Dass Frauen, die Kinder haben, davon auch gesundheitlich profitieren, ist bereits länger bekannt. Sie erkranken beispielsweise seltener an Brust- oder Eierstockkrebs als Frauen ohne Kinder. Davon können Männer naturgemäß kaum profitieren. "Der Effekt, dass auch Väter ein niedrigeres Sterblichkeitsrisiko haben, könnte darauf hindeuten, dass der psychologische Effekt von Vater- oder Mutterschaft bislang unterschätzt wurde", sagt Kravdal.

Kinder geben Sicherheit

Zum einen führe die Existenz von Kindern bei Vätern und Müttern meist zu einem veränderten Lebensstil. "Überspitzt ausgedrückt: Wer von anderen Menschen gebraucht wird, stirbt nicht", formuliert der Forscher. Zudem fühlten sich Eltern auch im Alter weniger allein und sicherer als Kinderlose. Kinder kümmerten sich in Notsituationen schließlich meist um ihre Väter und Mütter. Hinzu komme, dass viele Kinderlose nicht verheiratet seien. Auch das Fehlen dieses Sicherheitsmoments könne ein Teil der Erklärung sein, sagt Kravdal.

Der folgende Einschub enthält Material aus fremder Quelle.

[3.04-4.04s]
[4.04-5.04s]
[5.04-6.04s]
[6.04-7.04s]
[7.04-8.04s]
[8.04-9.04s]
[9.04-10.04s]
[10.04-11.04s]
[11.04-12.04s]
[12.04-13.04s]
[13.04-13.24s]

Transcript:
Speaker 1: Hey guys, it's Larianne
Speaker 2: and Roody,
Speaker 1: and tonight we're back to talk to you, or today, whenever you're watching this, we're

"Was die Studie so interessant macht, ist, dass sie auch für Väter eine niedrigere Sterblichkeit belegt. Gerade ältere Männer mit Kindern haben offenbar eher eine Motivation, sich fit zu halten", sagt Per Magnus vom norwegischen Gesundheitsamt.

Beweis steht aus

"Auch andere Studien aus jüngerer Zeit kamen bereits zu dem Ergebnis, dass Männer mit Kindern vorsichtiger im Umgang mit sich selbst sind und insgesamt auch weniger Risiken eingehen. Vor Jahren habe beispielsweise eine Studie der Universität Oslo ergeben, dass die Überlebensrate von Krebskranken mit Kindern höher sei als die kinderloser Patienten, sagt Oystein Kravdal. "Vieles deutet darauf hin, dass es eine Wechselwirkung gibt, aber beweisen können wir dies nicht, trotz des deutlichen statistischen Zusammenhanges."

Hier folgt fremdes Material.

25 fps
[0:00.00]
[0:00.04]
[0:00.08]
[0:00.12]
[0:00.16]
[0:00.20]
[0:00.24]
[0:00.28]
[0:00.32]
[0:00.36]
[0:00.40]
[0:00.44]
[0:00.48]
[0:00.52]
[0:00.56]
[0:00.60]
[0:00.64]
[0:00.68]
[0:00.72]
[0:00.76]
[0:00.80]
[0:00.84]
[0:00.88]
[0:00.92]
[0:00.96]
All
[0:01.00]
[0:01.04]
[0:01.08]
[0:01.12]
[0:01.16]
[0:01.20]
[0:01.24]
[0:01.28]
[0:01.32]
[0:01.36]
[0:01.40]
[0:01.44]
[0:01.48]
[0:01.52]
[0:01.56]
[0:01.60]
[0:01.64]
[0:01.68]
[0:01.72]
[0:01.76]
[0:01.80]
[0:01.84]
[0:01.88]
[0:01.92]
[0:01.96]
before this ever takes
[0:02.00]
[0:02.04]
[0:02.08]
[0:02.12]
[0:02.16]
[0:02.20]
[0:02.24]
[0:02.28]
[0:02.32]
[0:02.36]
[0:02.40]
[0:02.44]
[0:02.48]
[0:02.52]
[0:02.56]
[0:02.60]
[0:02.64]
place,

Dass christlich-konservative Werte, die Ehe und Familie gerne in den Mittelpunkt des Lebenssinns rücken, nun auch wissenschaftliche Rückendeckung erhalten könnten, will Kravdal so nicht bestätigen. In Ländern, die über weniger stark ausgeprägte soziale Sicherungssysteme verfügten, steige das Sterblichkeitsrisiko bei Eltern zum Teil sogar an - etwa wenn die Zahl der Kinder in der Familie hoch und Vater und Mutter zugleich von Armut bedroht seien, sagte Kravdal. Als Beispiel nannte er Großbritannien.

"Am wichtigsten, glaube ich, ist an der unserer Studie, dass psychologische Aspekte wie Sicherheit und das Gefühl, gebraucht zu werden, bei Sterblichkeitsuntersuchungen bislang vernachlässigt wurden", sagt Kravdal.